Un an dans la forêt François Sureau

21 Décembre 2022 , Rédigé par Jean-Pierre Maillard Publié dans #Littérature, #Ardennes-Touraine

Retour dans les Ardennes pour François Sureau
« Quarante ans ayant passé, je voudrais revenir dans les Ardennes. Alors qu’elle avait été jusque-là prise dans les glaces de la mémoire, je revois depuis quelques jours cette forêt revivre et s’animer. Je mélange en esprit le gris du ciel et l’épaisseur immobile de tunnels d’arbres aux perspectives repoussées, à chaque pas, vers une découverte, un secret qui se dérobent ». Voilà le début de son livre, signé de « Sedan, février 2022 ».
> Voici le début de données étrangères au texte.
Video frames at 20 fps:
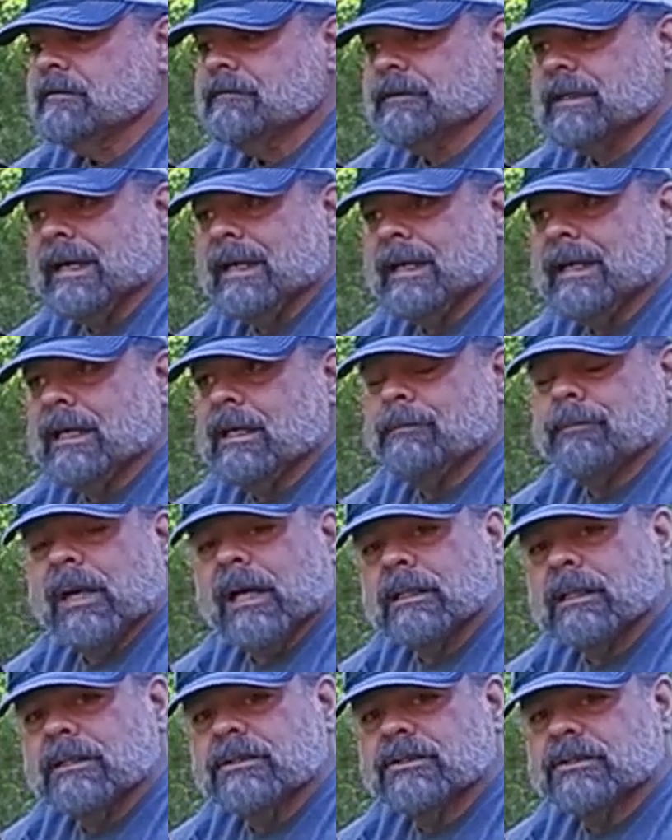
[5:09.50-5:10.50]
Flanagan
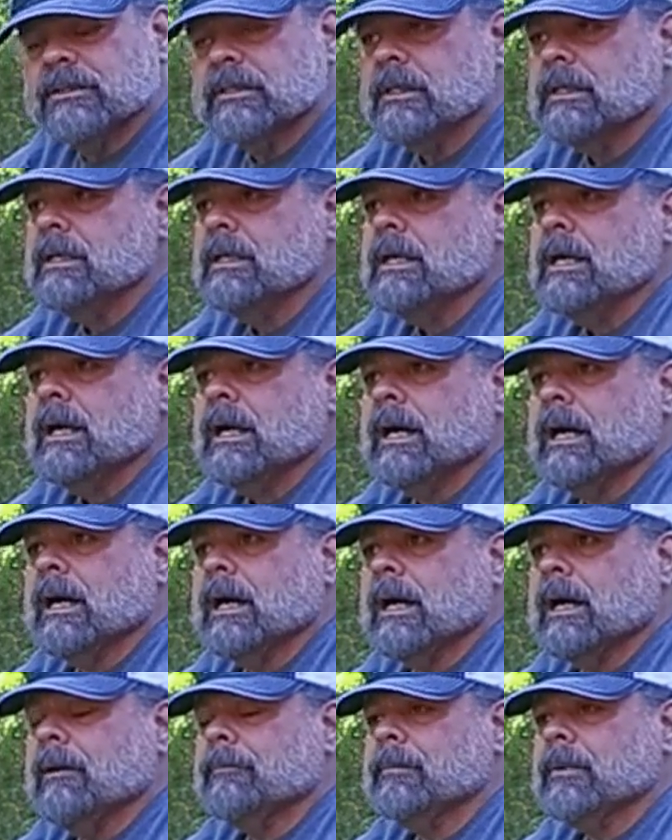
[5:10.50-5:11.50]
pellets
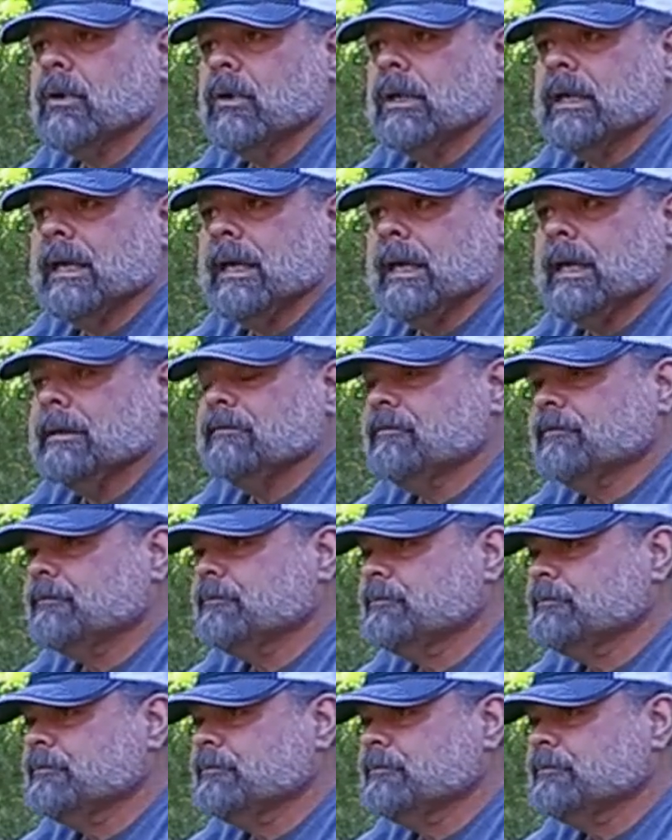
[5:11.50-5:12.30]
um, and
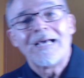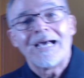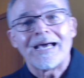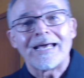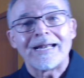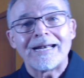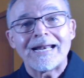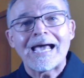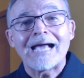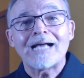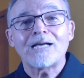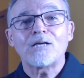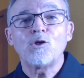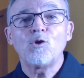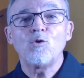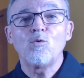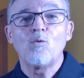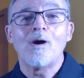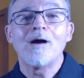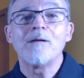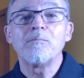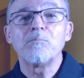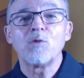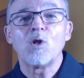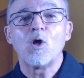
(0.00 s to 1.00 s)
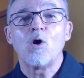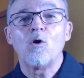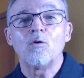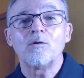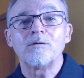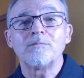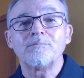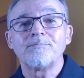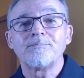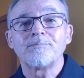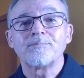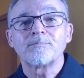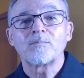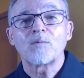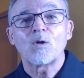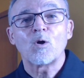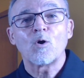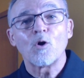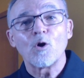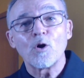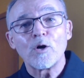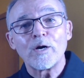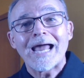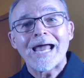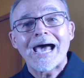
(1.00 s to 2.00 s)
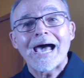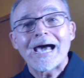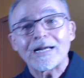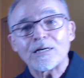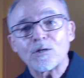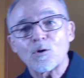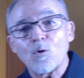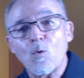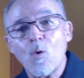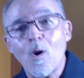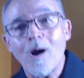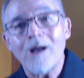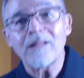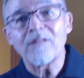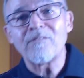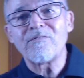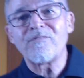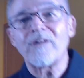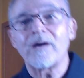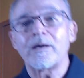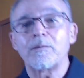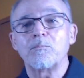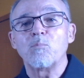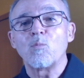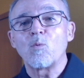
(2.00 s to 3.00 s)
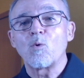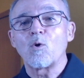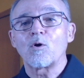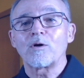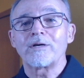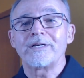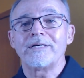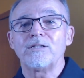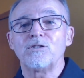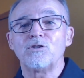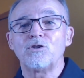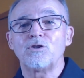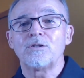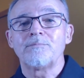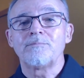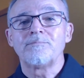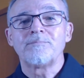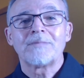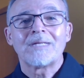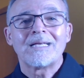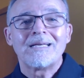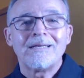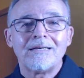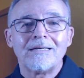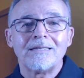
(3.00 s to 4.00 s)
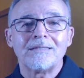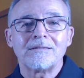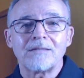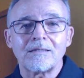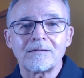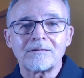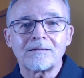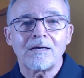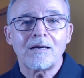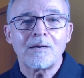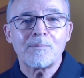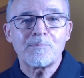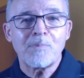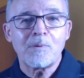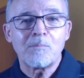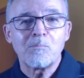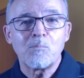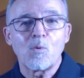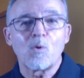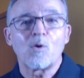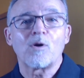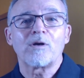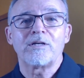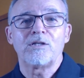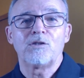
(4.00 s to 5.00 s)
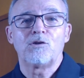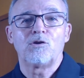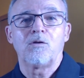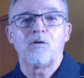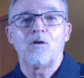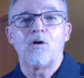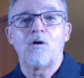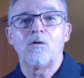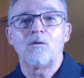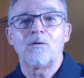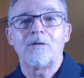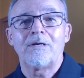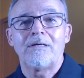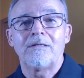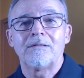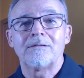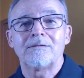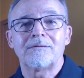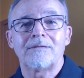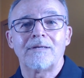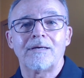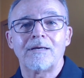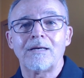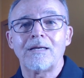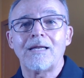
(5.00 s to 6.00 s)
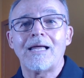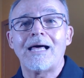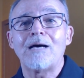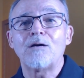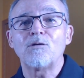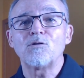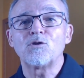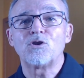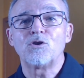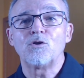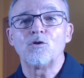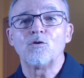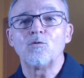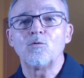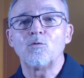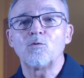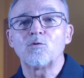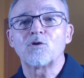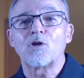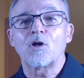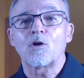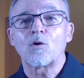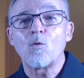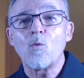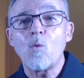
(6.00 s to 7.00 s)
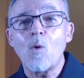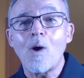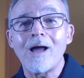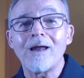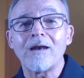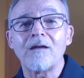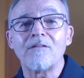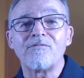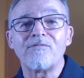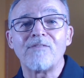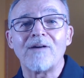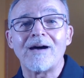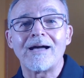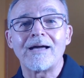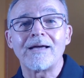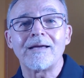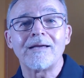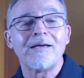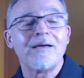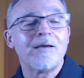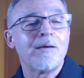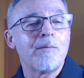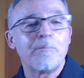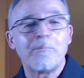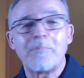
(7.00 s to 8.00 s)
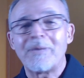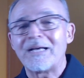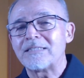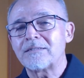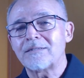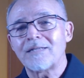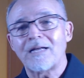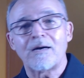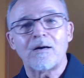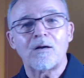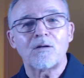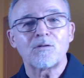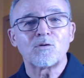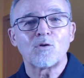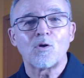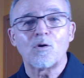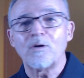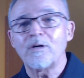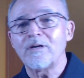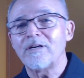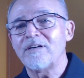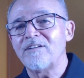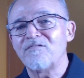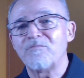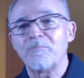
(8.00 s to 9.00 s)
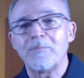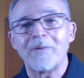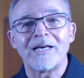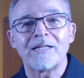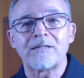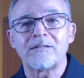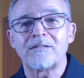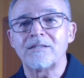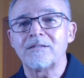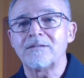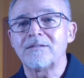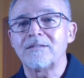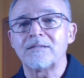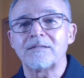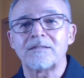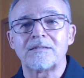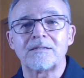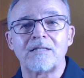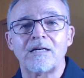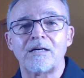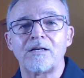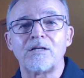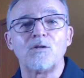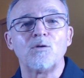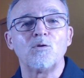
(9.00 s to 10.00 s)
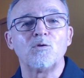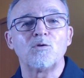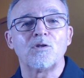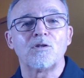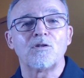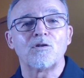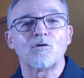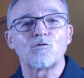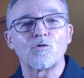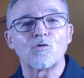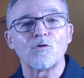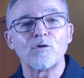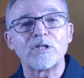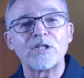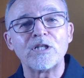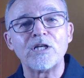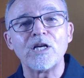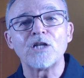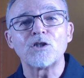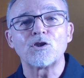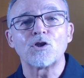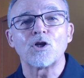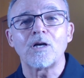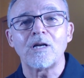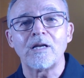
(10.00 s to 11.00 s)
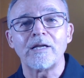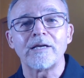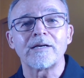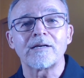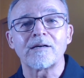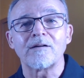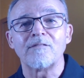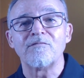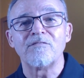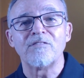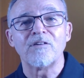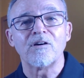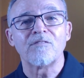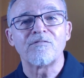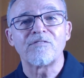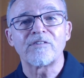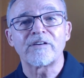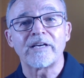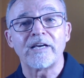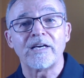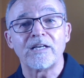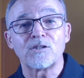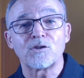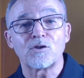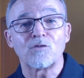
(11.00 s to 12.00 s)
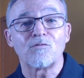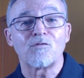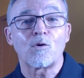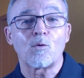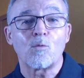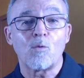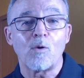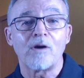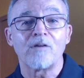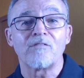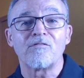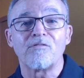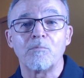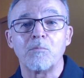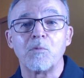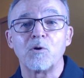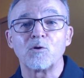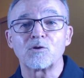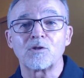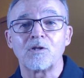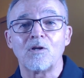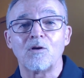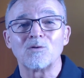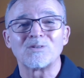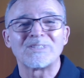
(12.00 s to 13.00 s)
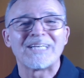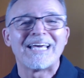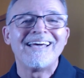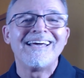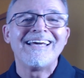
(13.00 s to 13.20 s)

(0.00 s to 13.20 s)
A non-QM loan, or a non-qualified mortgage, is a type of mortgage loan that allows you to qualify based on alternative methods instead of using the traditional income verification required for most loans.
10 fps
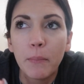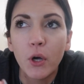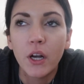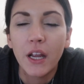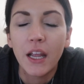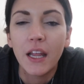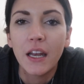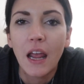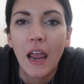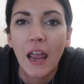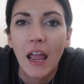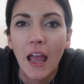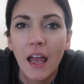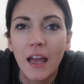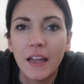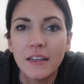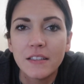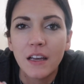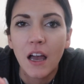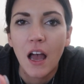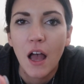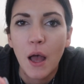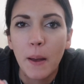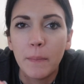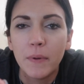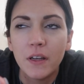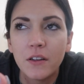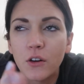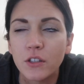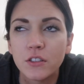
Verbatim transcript: put in and or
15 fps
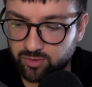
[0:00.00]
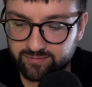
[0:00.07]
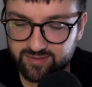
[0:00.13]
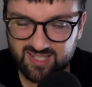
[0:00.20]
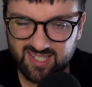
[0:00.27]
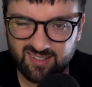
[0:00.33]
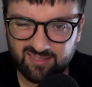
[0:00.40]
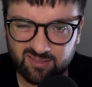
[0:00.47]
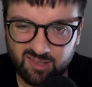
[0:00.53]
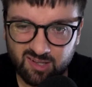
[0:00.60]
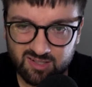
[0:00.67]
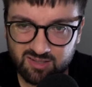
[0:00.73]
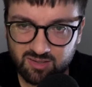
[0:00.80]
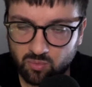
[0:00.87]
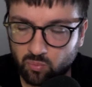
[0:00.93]
Obviously, I've
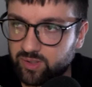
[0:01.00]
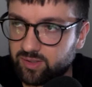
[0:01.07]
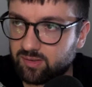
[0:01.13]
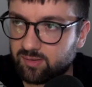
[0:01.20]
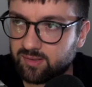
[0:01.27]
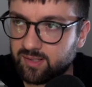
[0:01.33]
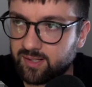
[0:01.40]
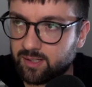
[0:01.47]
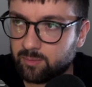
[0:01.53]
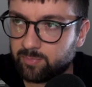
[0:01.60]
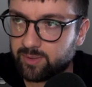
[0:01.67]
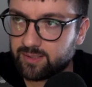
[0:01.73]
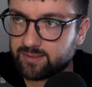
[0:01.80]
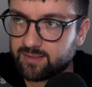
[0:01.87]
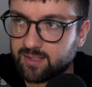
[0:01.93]
lost the width there,
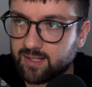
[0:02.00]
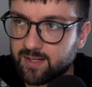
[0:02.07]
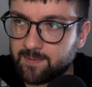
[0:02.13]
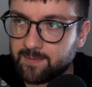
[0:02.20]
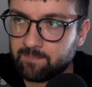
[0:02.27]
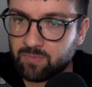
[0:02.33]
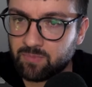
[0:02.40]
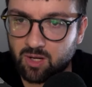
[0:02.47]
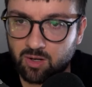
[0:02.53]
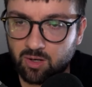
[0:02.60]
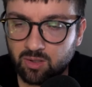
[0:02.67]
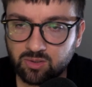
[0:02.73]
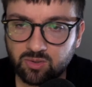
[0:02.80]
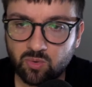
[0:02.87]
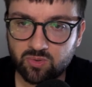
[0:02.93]
but
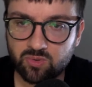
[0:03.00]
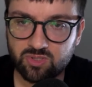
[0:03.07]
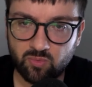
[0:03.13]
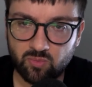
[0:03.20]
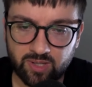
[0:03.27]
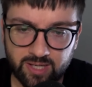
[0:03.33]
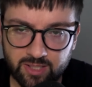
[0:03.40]
hardcore is the one I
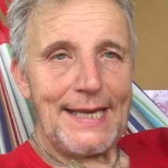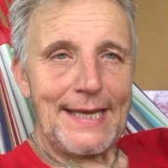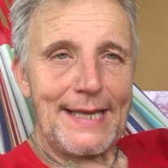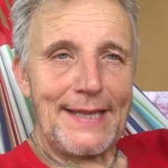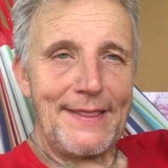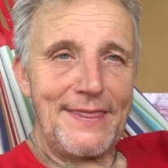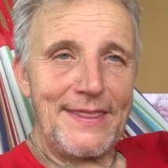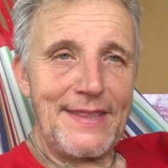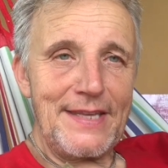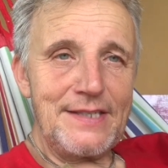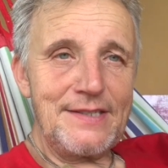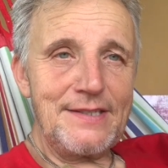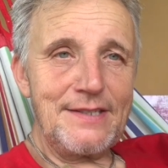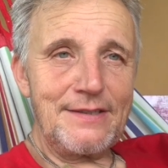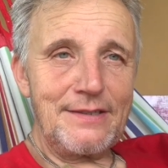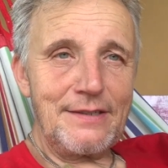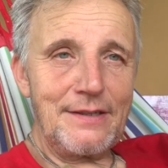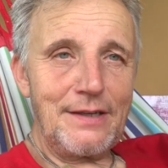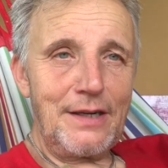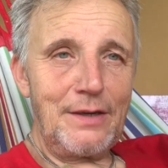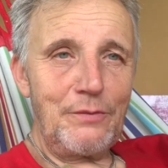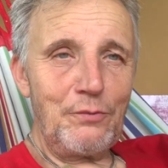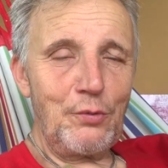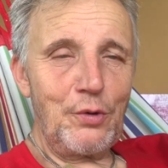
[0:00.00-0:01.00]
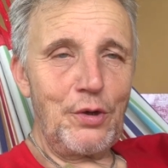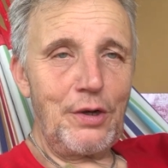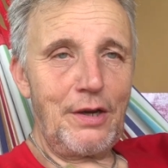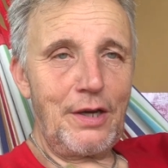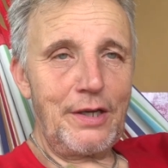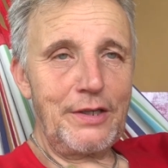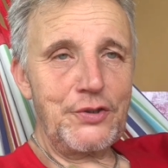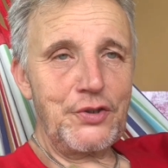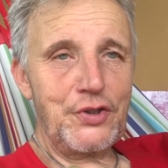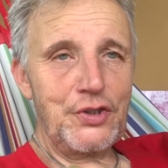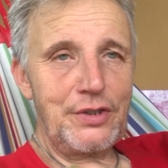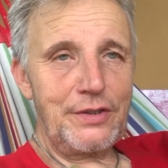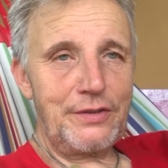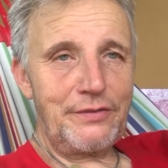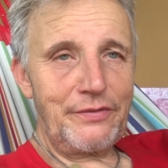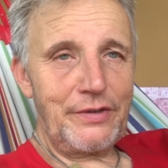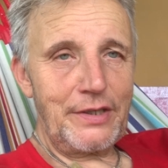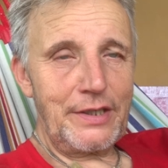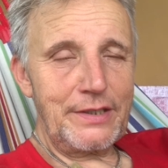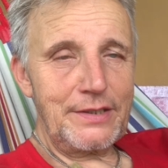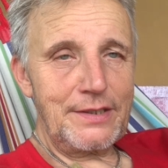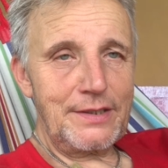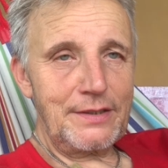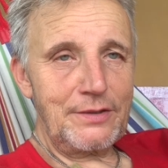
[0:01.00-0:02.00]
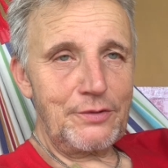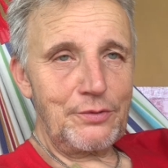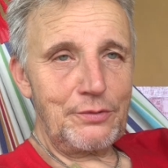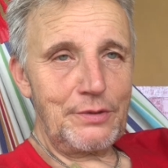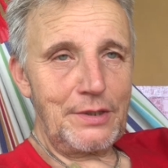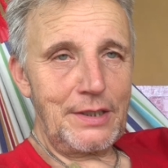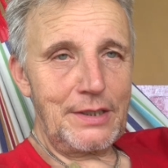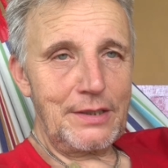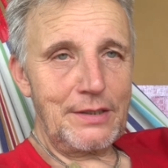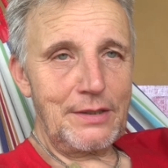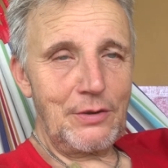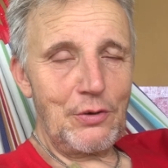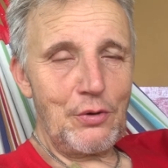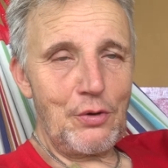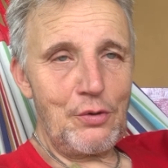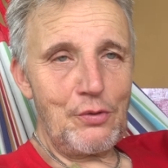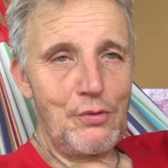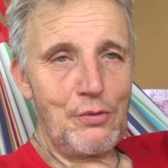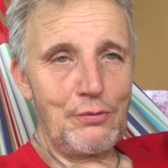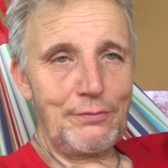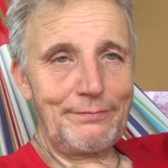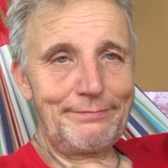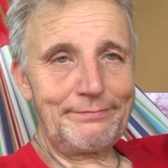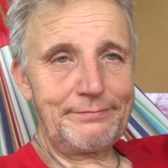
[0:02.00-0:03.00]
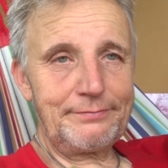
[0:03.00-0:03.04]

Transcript: And this time, we're actually inviting to let go.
     L’énarque, avocat et nouvel académicien, avec ce petit livre aux authentiques mais discrets quoique essentiels relents biographiques, a bien des mérites. Le premier est qu’il attire l’attention des spécialistes de Blaise Cendrars sur un épisode ardennais significatif mais occulté de sa vie, et nous fait connaître cette Elisabeth Prévost, grande voyageuse taraudée par le démon littéraire, chez qui le poète passa un an près de Charleville où elle élève des chevaux jusqu’à ce qu’éclate la guerre où il perdra un bras. Il ne la reverra qu’à travers le personnage fictif de Madame mon copain (L’Homme foudroyé) et elle publiera plus tard des souvenirs qui l’évoquent comme «dans ma vie, et pour toute ma vie, l’être qui marqua le plus mon coeur et mon esprit »
     C
ette histoire a fasciné Sureau, car lui-même s’était retrouvé comme militaire en 1978 dans ses Ardennes natales, avant de s’intéresser, comme Cendrars, à la Légion étrangère (« Je n’en ferai pas un plat »), se prenant déjà dans son souvenir pour le Grange d’Un balcon en forêt. Et c’est là qu’il fut en quelque sorte initié au monde de la forêt, qui lui « est très tôt devenue un port ». En fait on peut constater que ce ne fut qu’une initiation (Ah ! Les fameux bois de la Marfé , écrivez Marfée si vous êtes surréaliste !), car finalement sa forêt n’est pas vraiment restée celle des Ardennes. D’ailleurs il se réfère plutôt à la Chartreuse du Mont-Dieu (qui fut bien, non loin de Vouziers, la première en France, « où les restes du monastère d’autrefois [vers 1100], rebâti au XVIIème siècle, semblaient avoir été jetés entre les bois et la campagne par la main d’un Dieu amical ». D’où il ressort finalement qu’il a « surtout trouvé dans ces forêts un adoucissement aux rigueurs des lois qui gouvernent nos vies ». Qu’est-ce à dire ?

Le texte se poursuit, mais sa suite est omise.